Directions: Carry none of the pictures over; write out the complete data exactly.

Exercise materials:
= Beginning of Section =
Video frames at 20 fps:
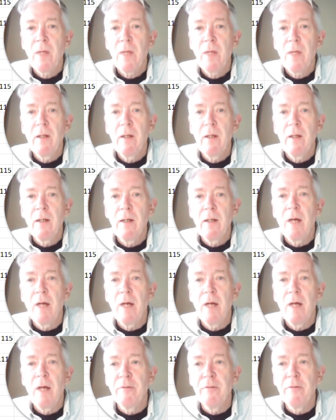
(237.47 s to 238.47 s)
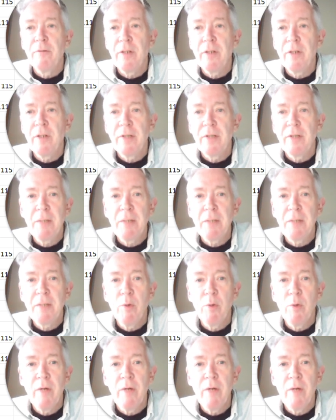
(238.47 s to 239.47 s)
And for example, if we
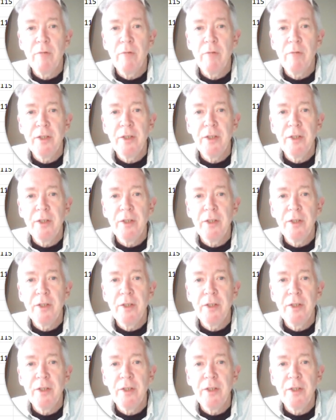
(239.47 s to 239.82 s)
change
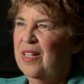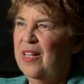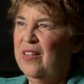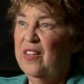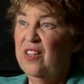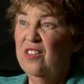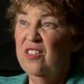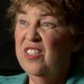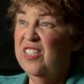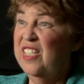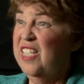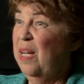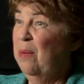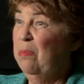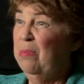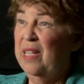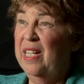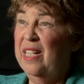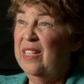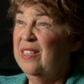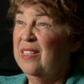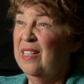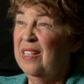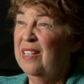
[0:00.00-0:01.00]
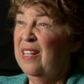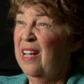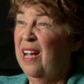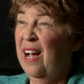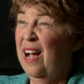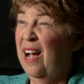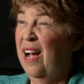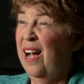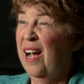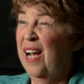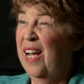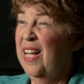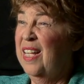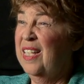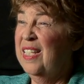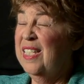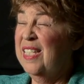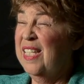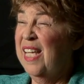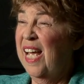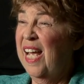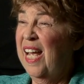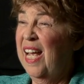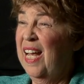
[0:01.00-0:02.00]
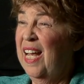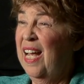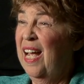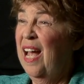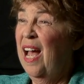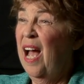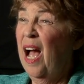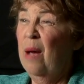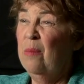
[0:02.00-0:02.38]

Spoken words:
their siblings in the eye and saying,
= End of Section =
Output of the exercise:
Video frames at 20 fps:
(237.47 s to 238.47 s)
(238.47 s to 239.47 s)
And for example, if we
(239.47 s to 239.82 s)
change
[0:00.00-0:01.00]
[0:01.00-0:02.00]
[0:02.00-0:02.38]

Spoken words:
their siblings in the eye and saying,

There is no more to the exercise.